Já as quadras em escolas ou centros recreativos costumam ser o espaço usado para as festas de suas comunidades. Essa diversidade de funções requer soluções que variam conforme a disponibilidade de verbas. Fiúza lembra que várias opções podem ser compostas conforme a necessidade de cada evento. “É possível ter até uma piscina sob o piso. Tudo depende do programa”, ele avalia. De fato, as possibilidades são cada vez mais variadas e criativas. Para proteger os gramados de estádios pode-se escolher, por exemplo, esteiras de material plástico perfurado, que distribuem o peso do público, permitem a passagem de ar e luz, mas impedem que a grama seja pisoteada.



Na cidade de Arnhein, na Alemanha, o estádio coberto de Gelredome apresenta solução engenhosa. A grama plantada em uma espécie de tabuleiro deslizante permanece do lado externo da construção para receber ar e luz ou durante a realização de outros eventos. “Quando há um jogo, o tabuleiro desliza para dentro”, diz Castro Mello.



Nas quadras recreativas descobertas, o mais comum é a utilização de um piso de base asfáltica e demarcação das linhas de jogo com tinta acrílica. Não é o ideal, mas uma solução de baixo custo amplamente empregada. Nas quadras cobertas, as opções ficam entre o piso flutuante de madeira, o mais recomendado, e os revestimentos em poliuretano, PVC ou borracha. Todos esses produtos oferecem vantagens no uso, mas, como podem ser danificados durante atividades que não as esportivas, requerem algum tipo de proteção.



Uma alternativa bastante empregada são as mantas em rolo, aplicadas como tapetes sobre um cimentado comum. Quem não quiser a demarcação de uma quadra poliesportiva precisará de um jogo de mantas para cada esporte a ser praticado. Mas, “são carretéis pesados e muito volumosos”, avisa Cianciarullo. Segundo Malicia, para salas de ginástica ou de musculação, a melhor solução para o piso é uma resina aplicada diretamente sobre o contrapiso regularizado. “Ela cristaliza como uma borracha e depois é pintada. Seu custo é mais elevado, mas oferece alta performance em resistência, durabilidade e conforto, reduzindo o impacto do atleta contra o chão durante as aulas”, afirma. Para as quadras, ele considera o piso flutuante de madeira “ainda o melhor”.

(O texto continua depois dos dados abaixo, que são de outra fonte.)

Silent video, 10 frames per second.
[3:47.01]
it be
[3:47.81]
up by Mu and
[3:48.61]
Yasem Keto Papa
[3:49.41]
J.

As piscinas também podem ser flexíveis. “Uma piscina olímpica mede 50 x 25 metros, com 2 m de profundidade, o que não é indicado para uso geral. A alternativa nesse caso pode ser a que foi usada em Sydney: um fundo móvel de aço inoxidável ou alumínio permite mudar a profundidade; para dividir uma piscina em duas, pode-se usar uma ponte móvel, com 2 m de largura”, diz Castro Mello. Nesse caso, a piscina precisa ter 52 m de comprimento, para não alterar a medida exigida para competições oficiais.

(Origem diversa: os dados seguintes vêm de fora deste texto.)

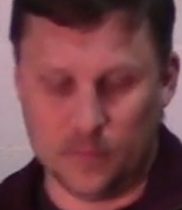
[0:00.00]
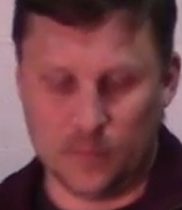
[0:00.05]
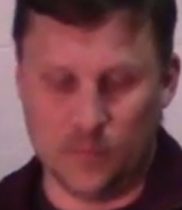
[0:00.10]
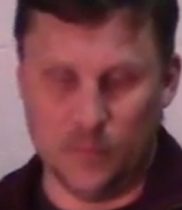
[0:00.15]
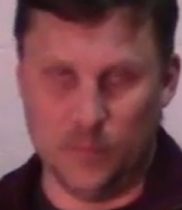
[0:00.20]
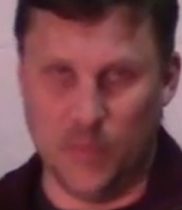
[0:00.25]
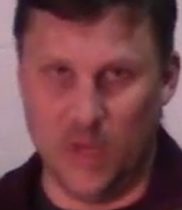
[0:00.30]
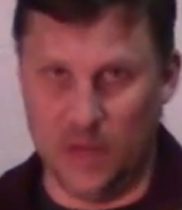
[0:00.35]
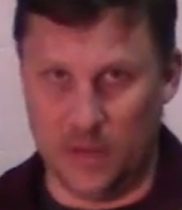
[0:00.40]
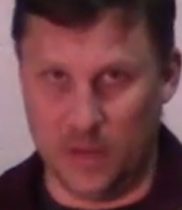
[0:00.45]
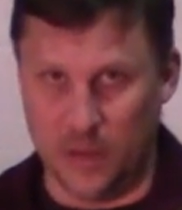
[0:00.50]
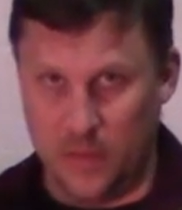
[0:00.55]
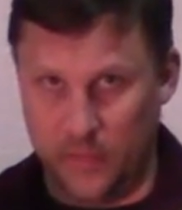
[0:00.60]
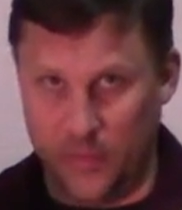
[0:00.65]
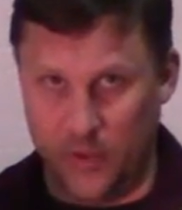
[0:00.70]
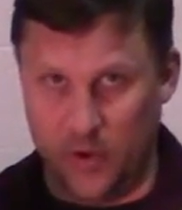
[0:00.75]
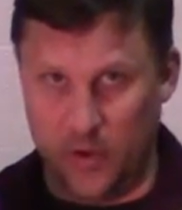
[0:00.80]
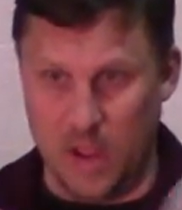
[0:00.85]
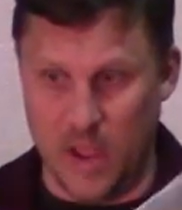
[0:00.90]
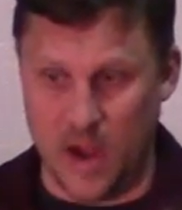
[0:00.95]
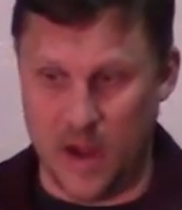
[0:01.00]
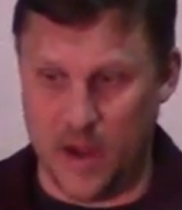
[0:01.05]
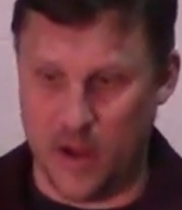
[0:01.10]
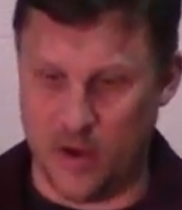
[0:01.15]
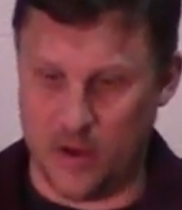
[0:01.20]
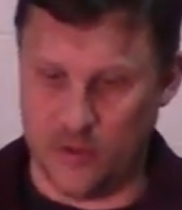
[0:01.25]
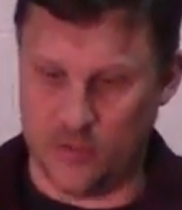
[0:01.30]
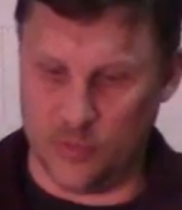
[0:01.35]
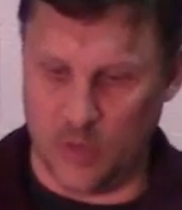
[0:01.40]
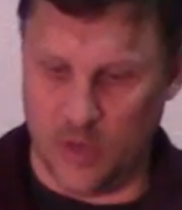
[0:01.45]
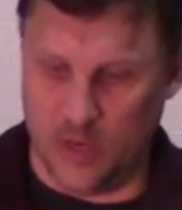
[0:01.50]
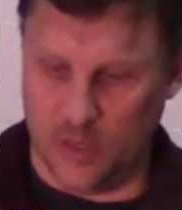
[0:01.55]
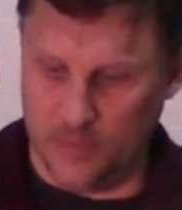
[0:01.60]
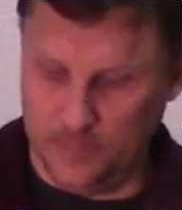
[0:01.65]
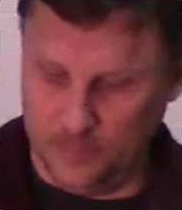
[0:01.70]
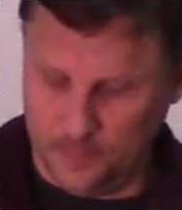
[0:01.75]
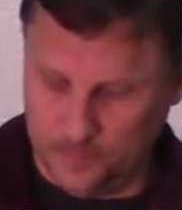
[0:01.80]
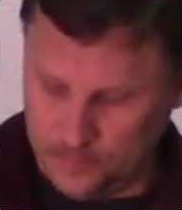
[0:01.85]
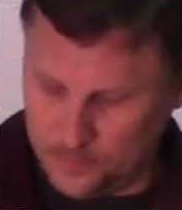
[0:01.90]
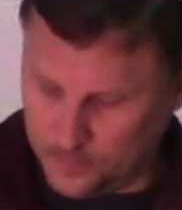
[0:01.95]
So they're down here as
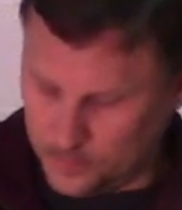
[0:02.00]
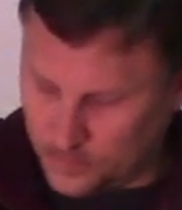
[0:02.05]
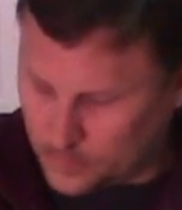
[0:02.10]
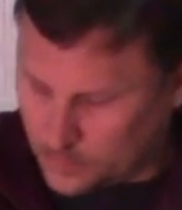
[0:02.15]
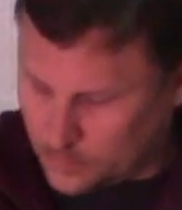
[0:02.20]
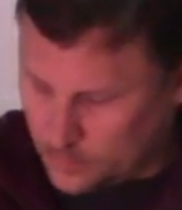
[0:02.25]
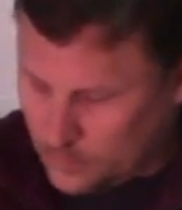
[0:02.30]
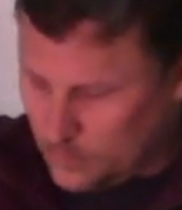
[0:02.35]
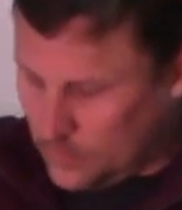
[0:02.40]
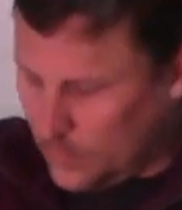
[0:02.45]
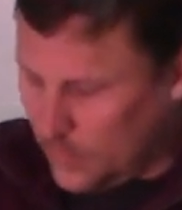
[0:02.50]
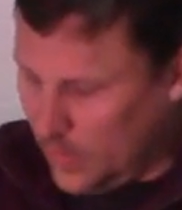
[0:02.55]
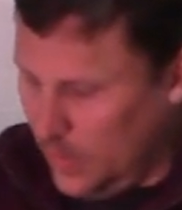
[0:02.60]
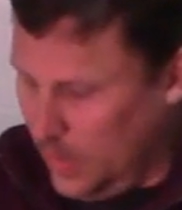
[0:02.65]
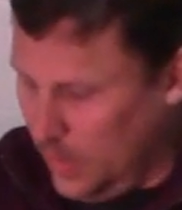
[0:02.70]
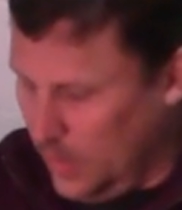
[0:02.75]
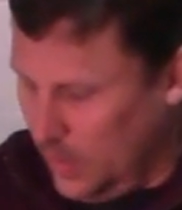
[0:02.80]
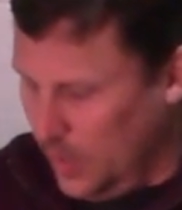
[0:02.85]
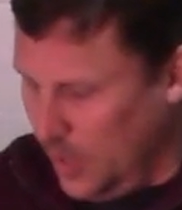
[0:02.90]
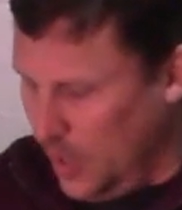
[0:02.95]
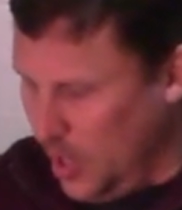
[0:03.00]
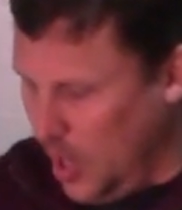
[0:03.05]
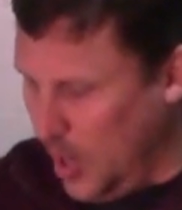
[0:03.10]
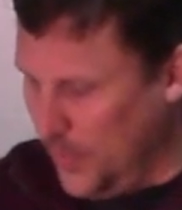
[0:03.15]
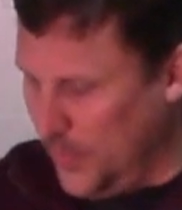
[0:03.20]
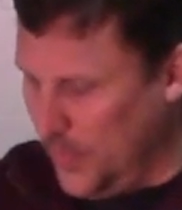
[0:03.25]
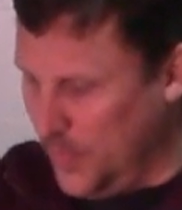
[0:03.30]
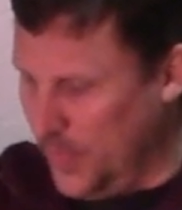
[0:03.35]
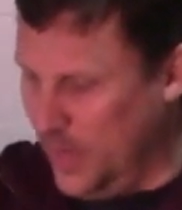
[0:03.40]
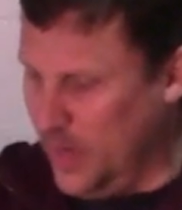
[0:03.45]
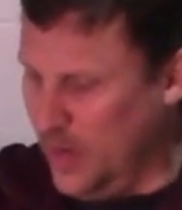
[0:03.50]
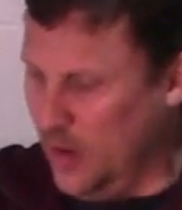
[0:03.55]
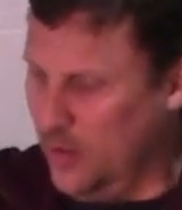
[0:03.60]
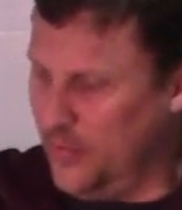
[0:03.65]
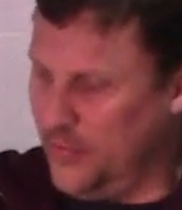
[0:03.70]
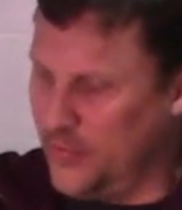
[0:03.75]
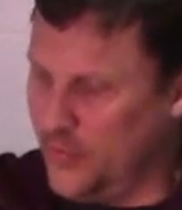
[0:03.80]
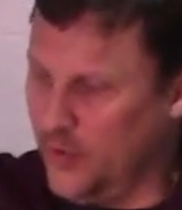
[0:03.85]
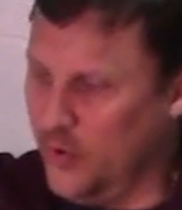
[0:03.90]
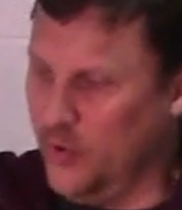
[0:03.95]
well, helping me
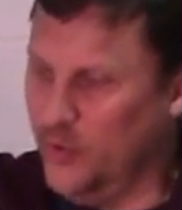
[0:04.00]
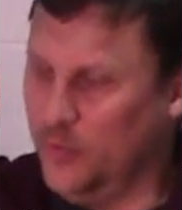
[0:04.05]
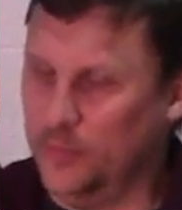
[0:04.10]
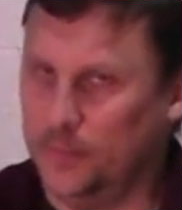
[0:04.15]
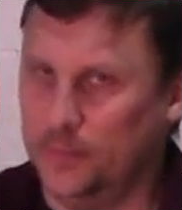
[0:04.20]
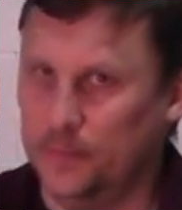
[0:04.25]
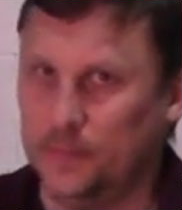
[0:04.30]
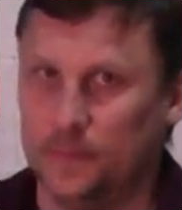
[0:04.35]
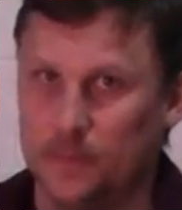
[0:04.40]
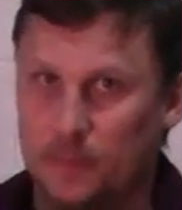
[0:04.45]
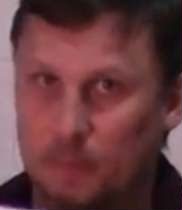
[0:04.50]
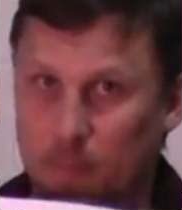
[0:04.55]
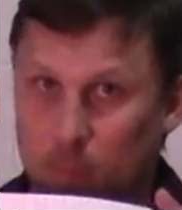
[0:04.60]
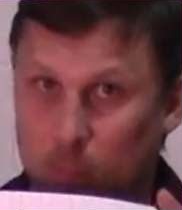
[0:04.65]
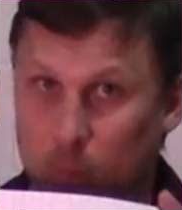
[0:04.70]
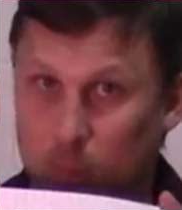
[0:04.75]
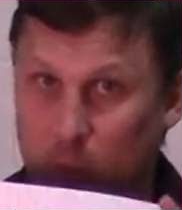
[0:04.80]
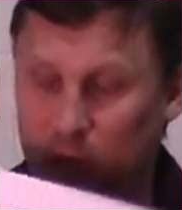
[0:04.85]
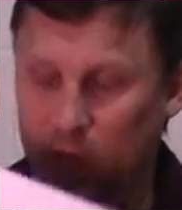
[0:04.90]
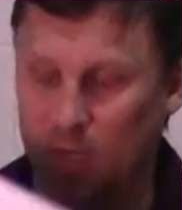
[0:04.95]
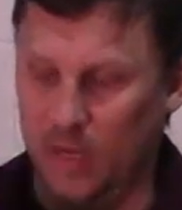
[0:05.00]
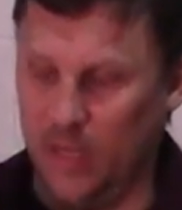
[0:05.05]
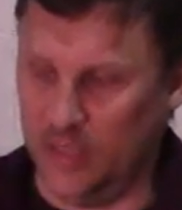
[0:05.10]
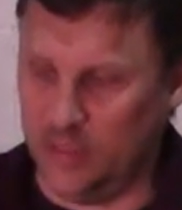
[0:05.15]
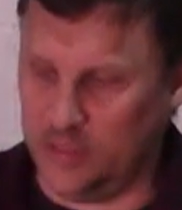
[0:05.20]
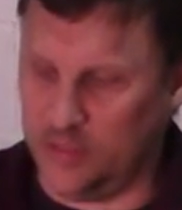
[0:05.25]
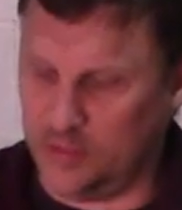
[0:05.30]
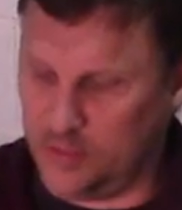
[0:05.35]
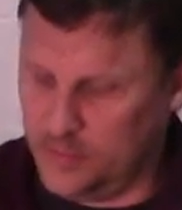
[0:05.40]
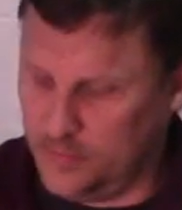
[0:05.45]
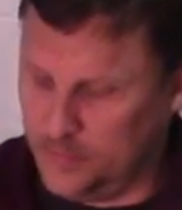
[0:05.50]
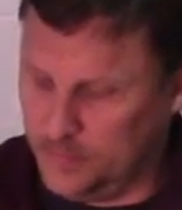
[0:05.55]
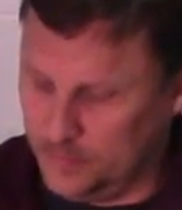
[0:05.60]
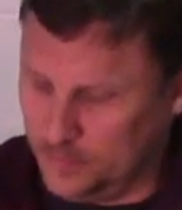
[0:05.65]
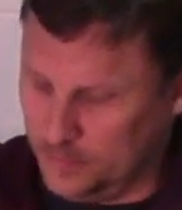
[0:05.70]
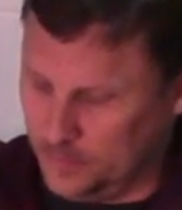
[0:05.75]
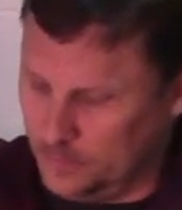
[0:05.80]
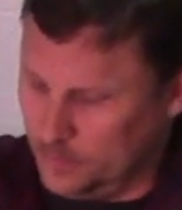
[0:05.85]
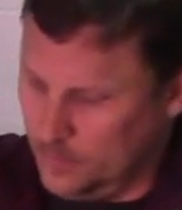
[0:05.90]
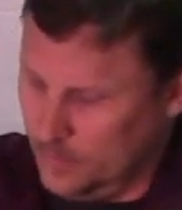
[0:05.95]
go through my list
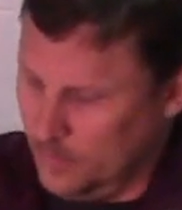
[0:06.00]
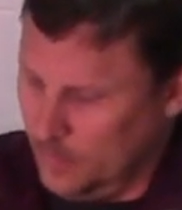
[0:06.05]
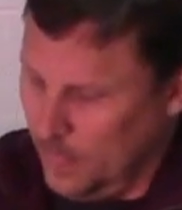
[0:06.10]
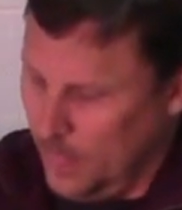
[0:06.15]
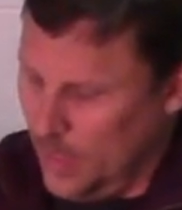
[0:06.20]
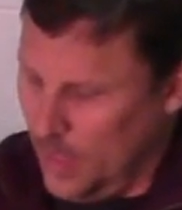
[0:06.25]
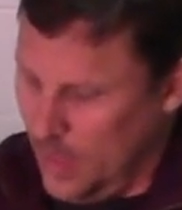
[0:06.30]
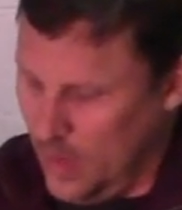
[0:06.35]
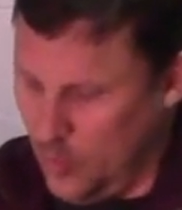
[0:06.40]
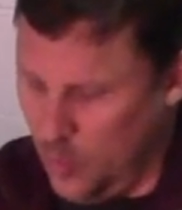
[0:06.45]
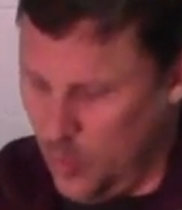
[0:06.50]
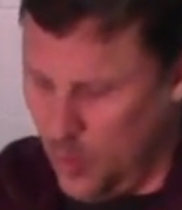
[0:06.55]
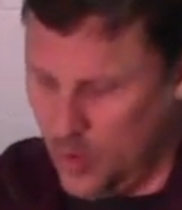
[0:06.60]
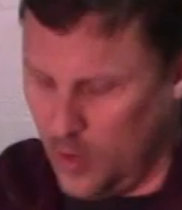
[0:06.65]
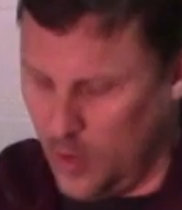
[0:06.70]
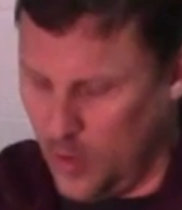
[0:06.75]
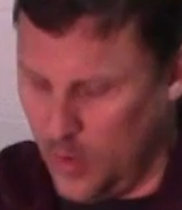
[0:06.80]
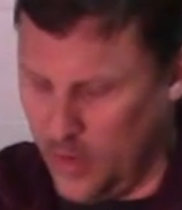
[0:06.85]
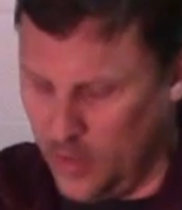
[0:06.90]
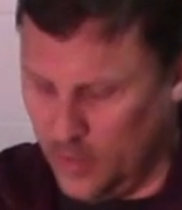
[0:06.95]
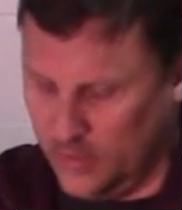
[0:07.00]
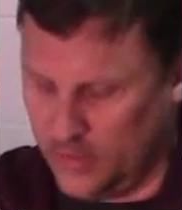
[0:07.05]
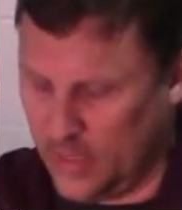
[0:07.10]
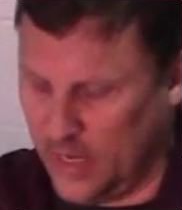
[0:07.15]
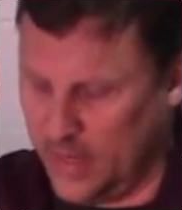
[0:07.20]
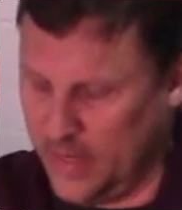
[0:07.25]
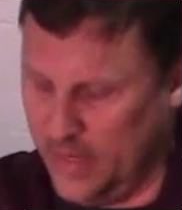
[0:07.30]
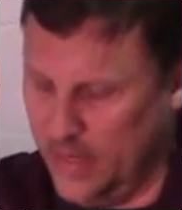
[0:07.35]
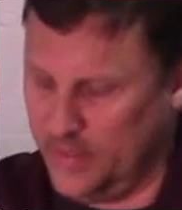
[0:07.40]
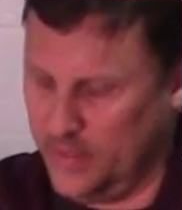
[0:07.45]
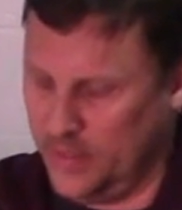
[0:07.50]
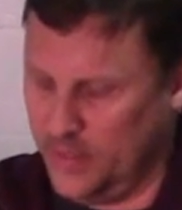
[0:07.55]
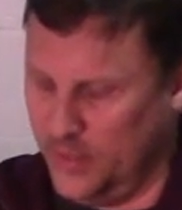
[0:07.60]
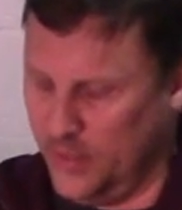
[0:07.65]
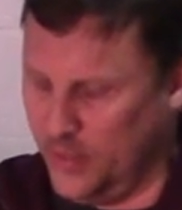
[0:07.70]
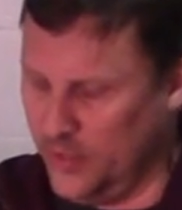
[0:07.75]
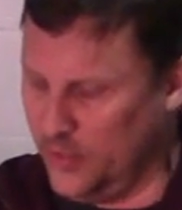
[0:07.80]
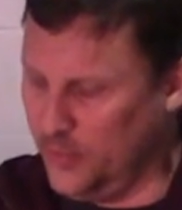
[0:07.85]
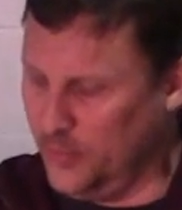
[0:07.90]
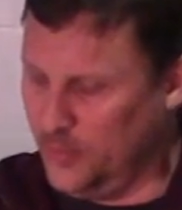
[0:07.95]
and what all else I need to
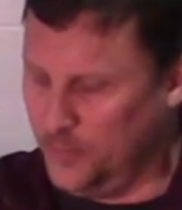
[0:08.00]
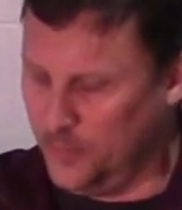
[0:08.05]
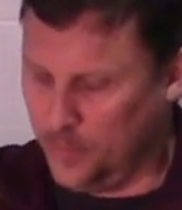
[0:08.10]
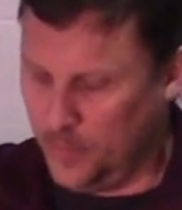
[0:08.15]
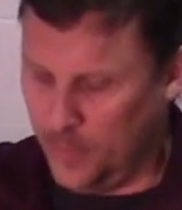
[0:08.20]
do,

Equipamentos como esteiras ou bicicletas elétricas consomem muita energia, detalha Malicia. “Nossos projetos para a Companhia Athletica têm programa mínimo de 4,5 mil m2, e para essa área, costumamos ter capacidade instalada de 750 kVA, o que inclui os aparelhos mais uma sobra para o sistema de ar condicionado nas horas de pico.”